* **Task item**
Write back every entry exactly as it reads, with the pictures left behind.

* **Material provided**
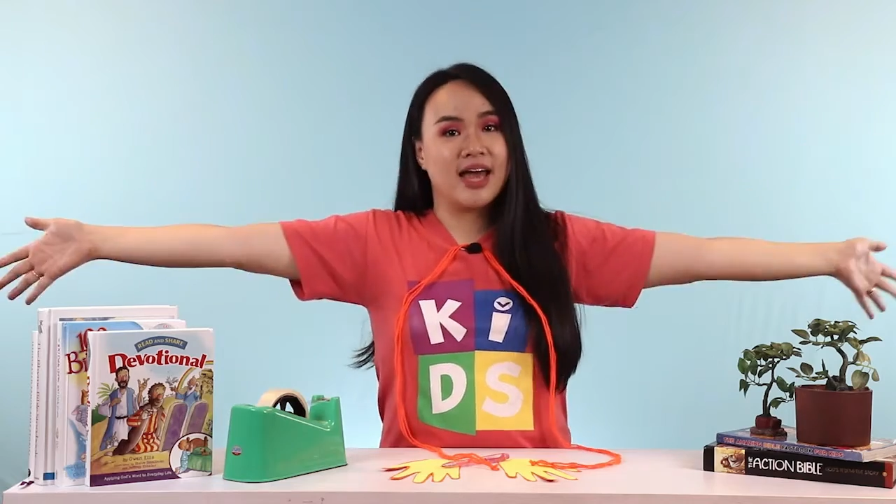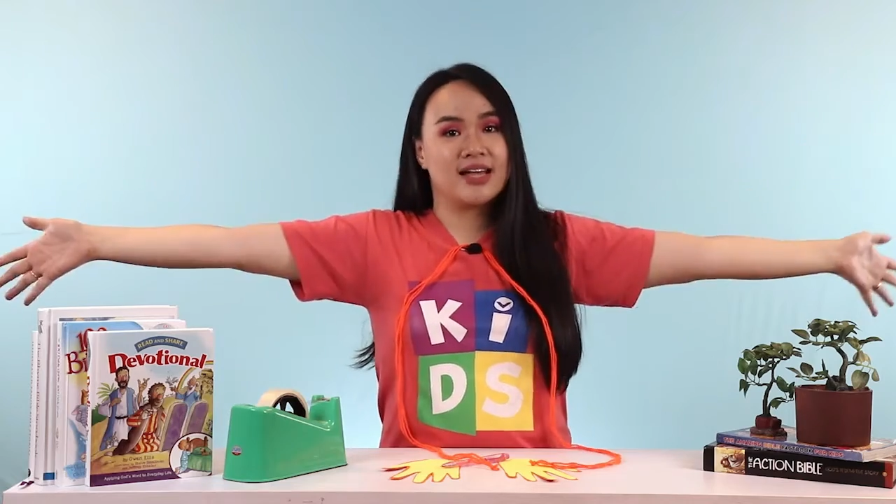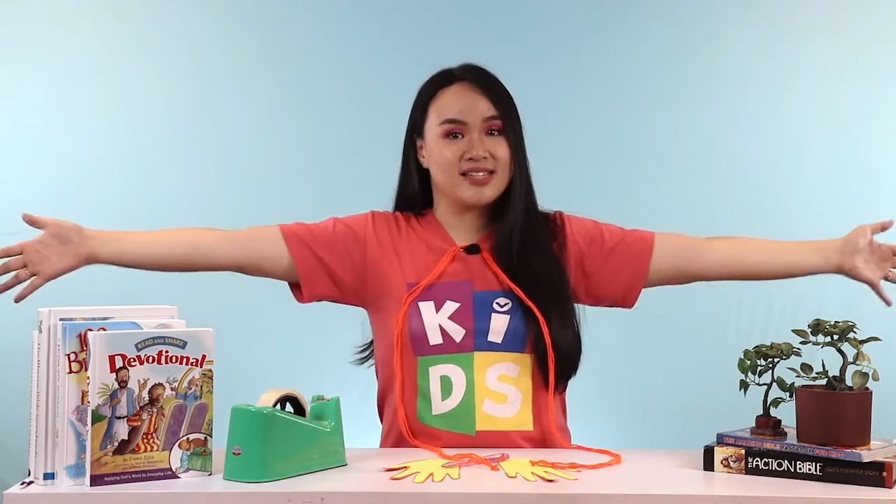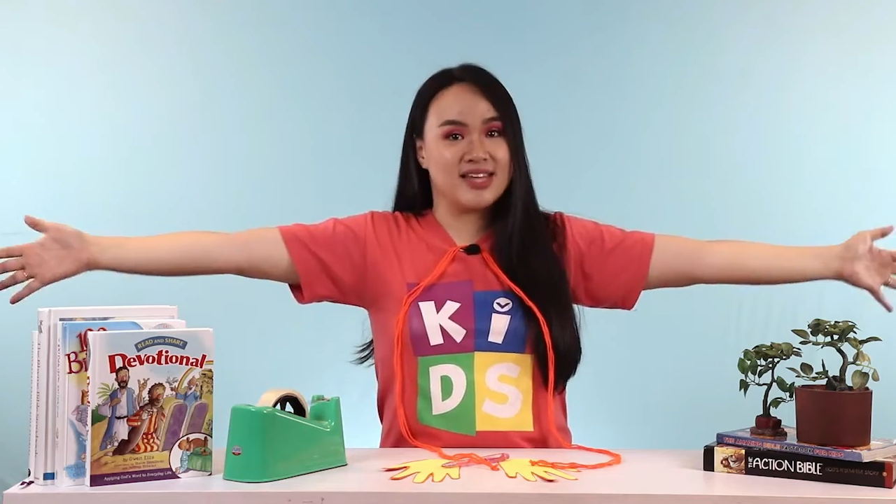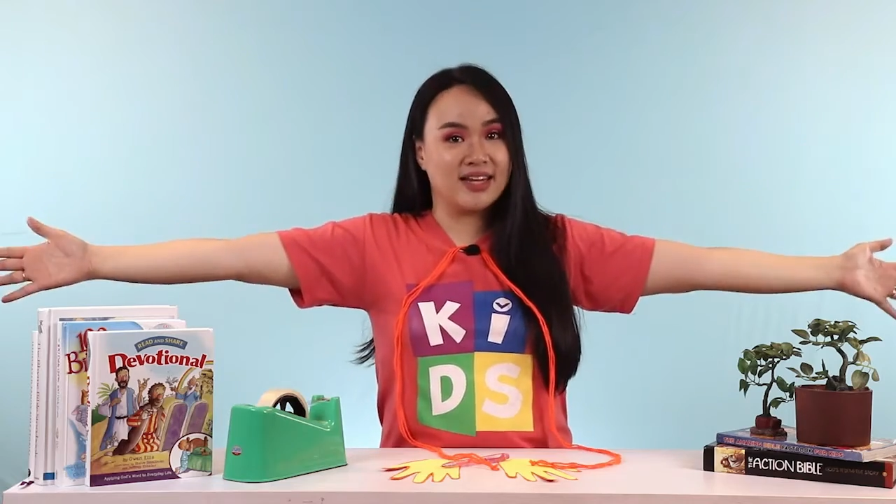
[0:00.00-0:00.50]

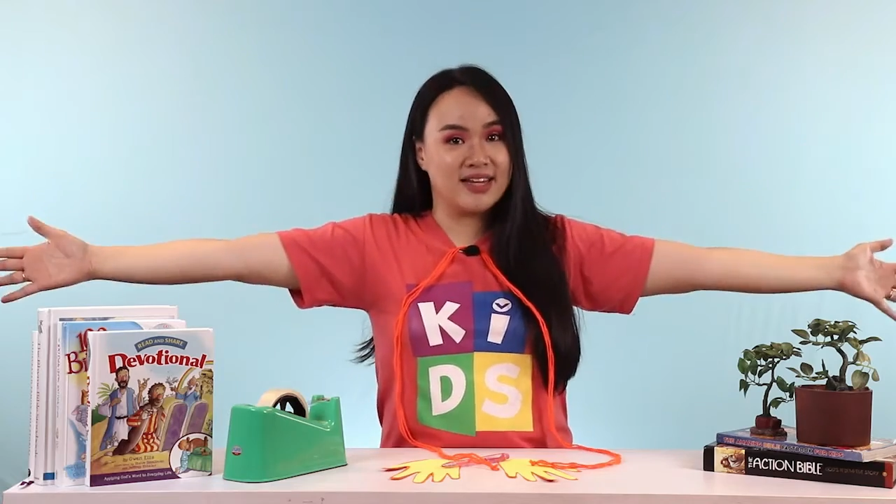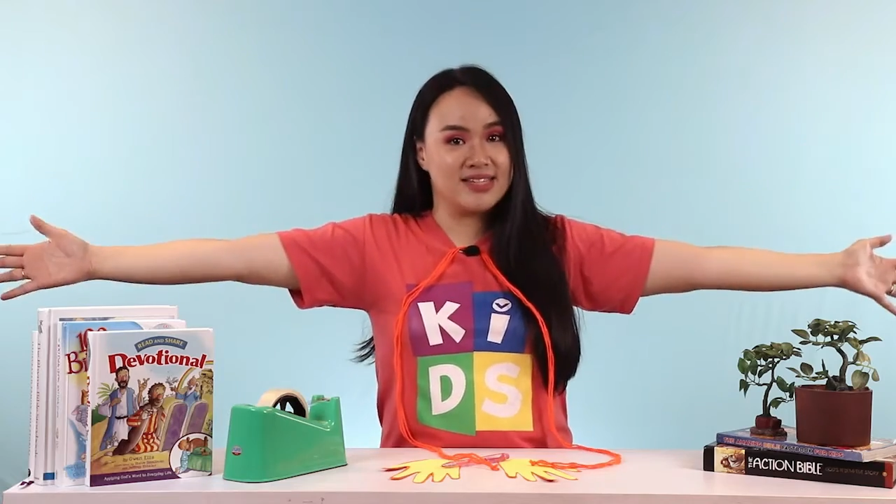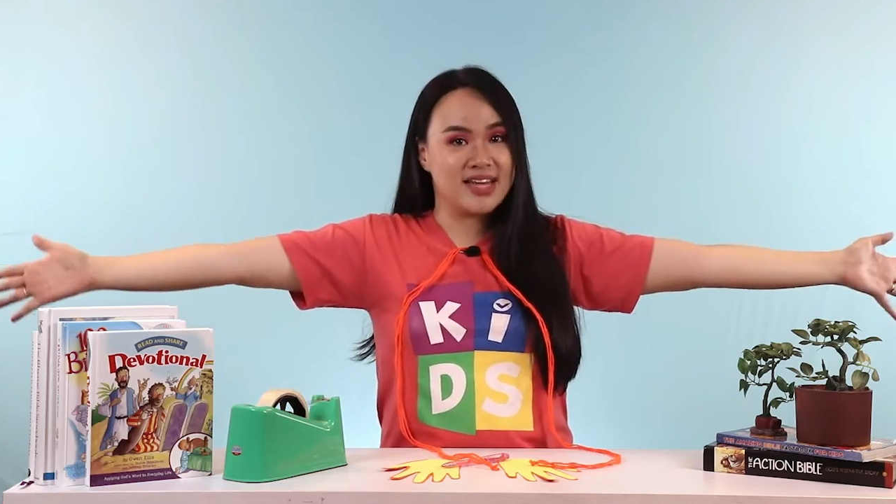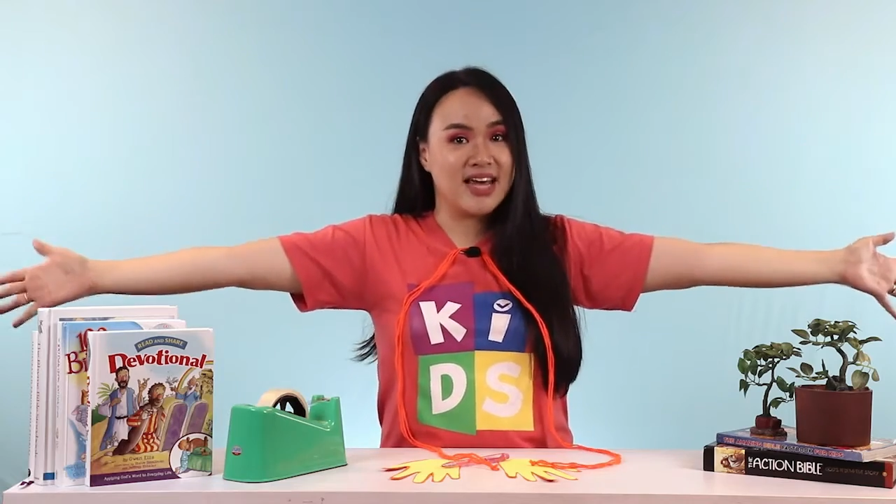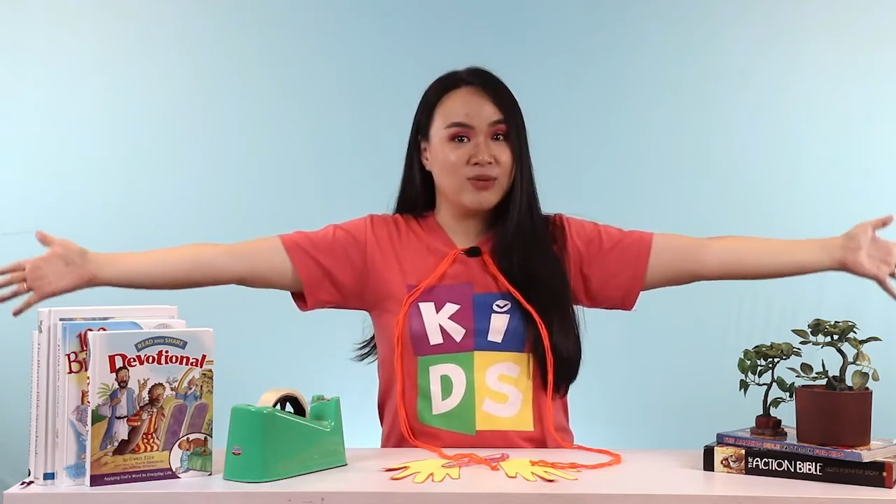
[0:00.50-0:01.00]

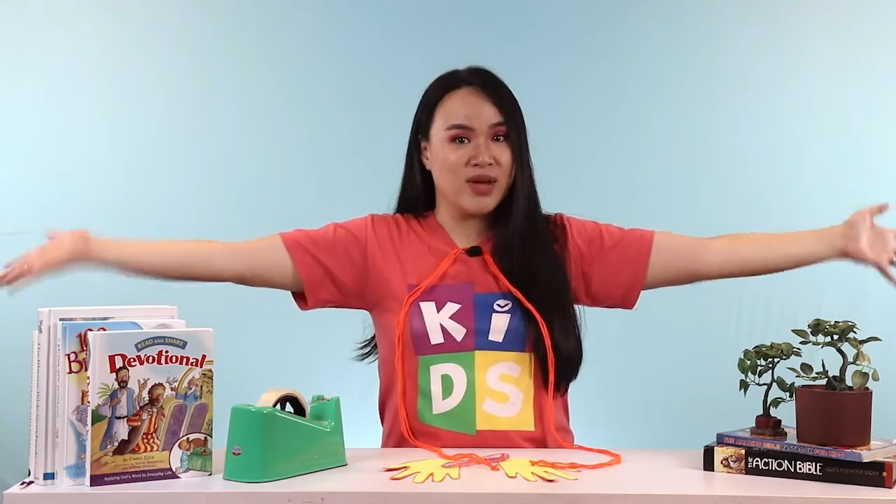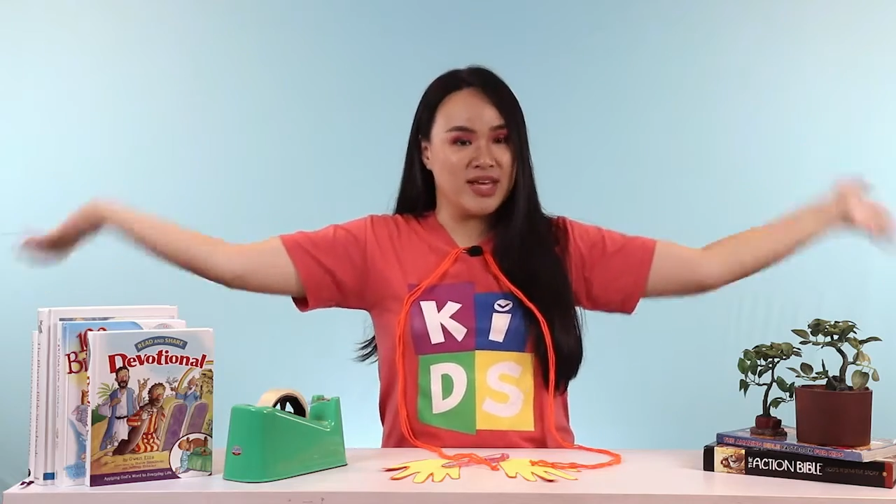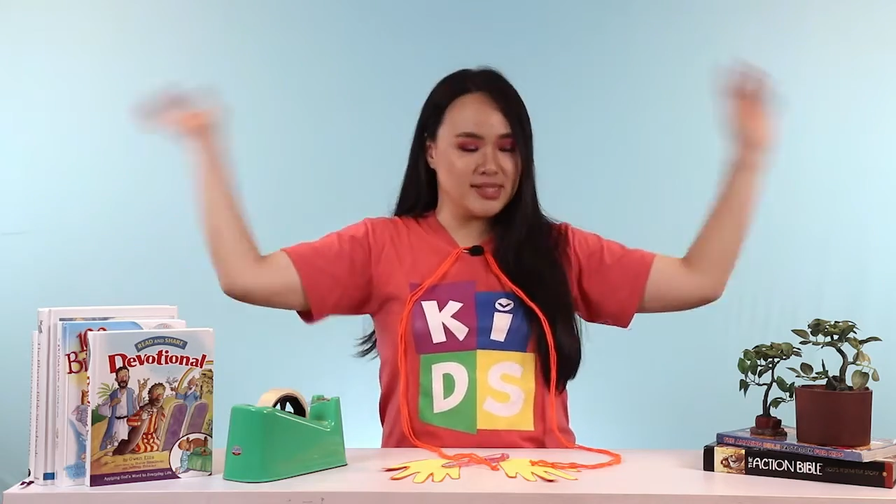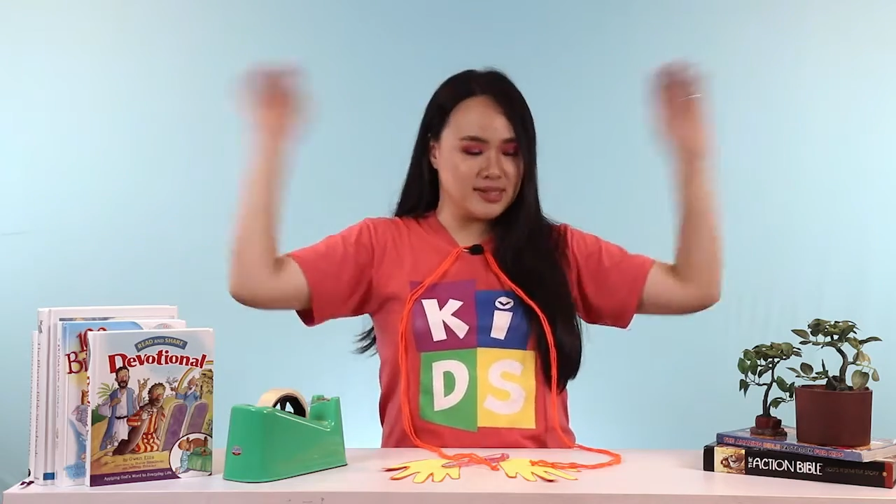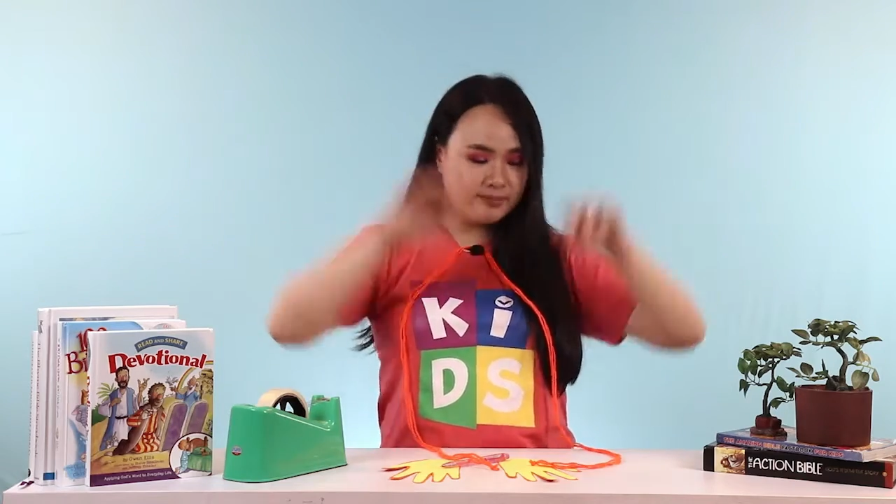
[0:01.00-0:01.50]
extended
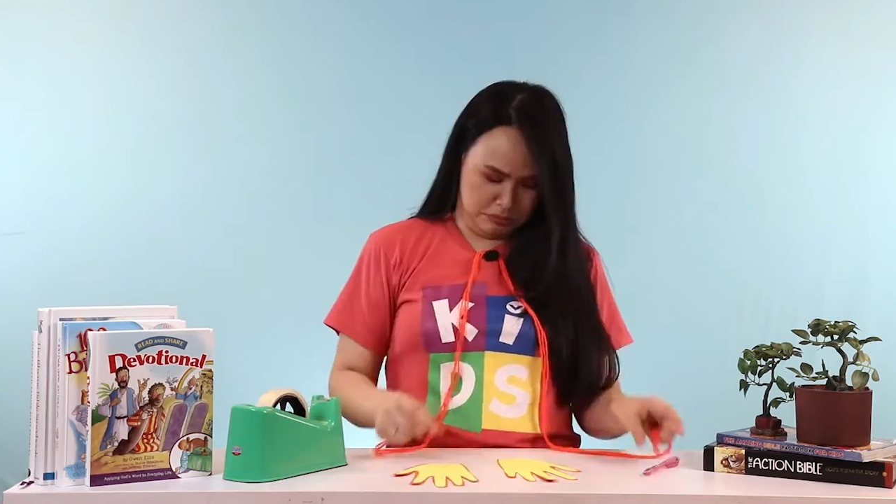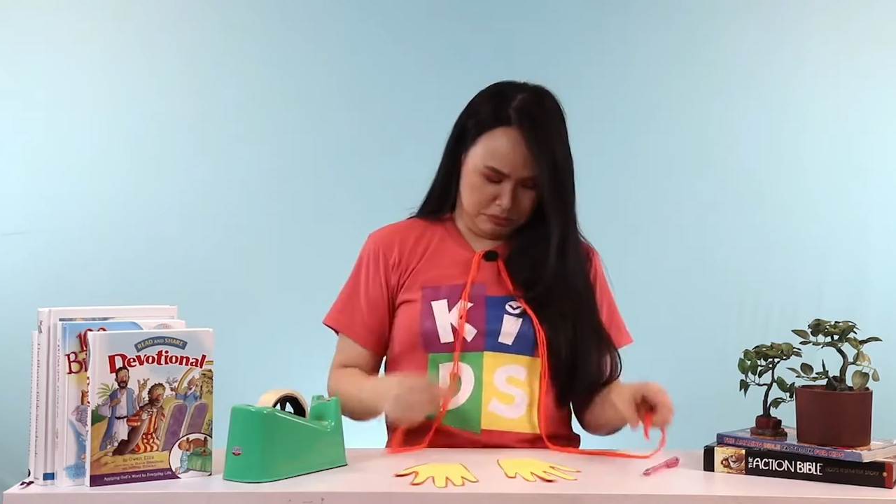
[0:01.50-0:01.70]
sideways.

* **Task response**
[0:00.00-0:00.50]

[0:00.50-0:01.00]

[0:01.00-0:01.50]
extended
[0:01.50-0:01.70]
sideways.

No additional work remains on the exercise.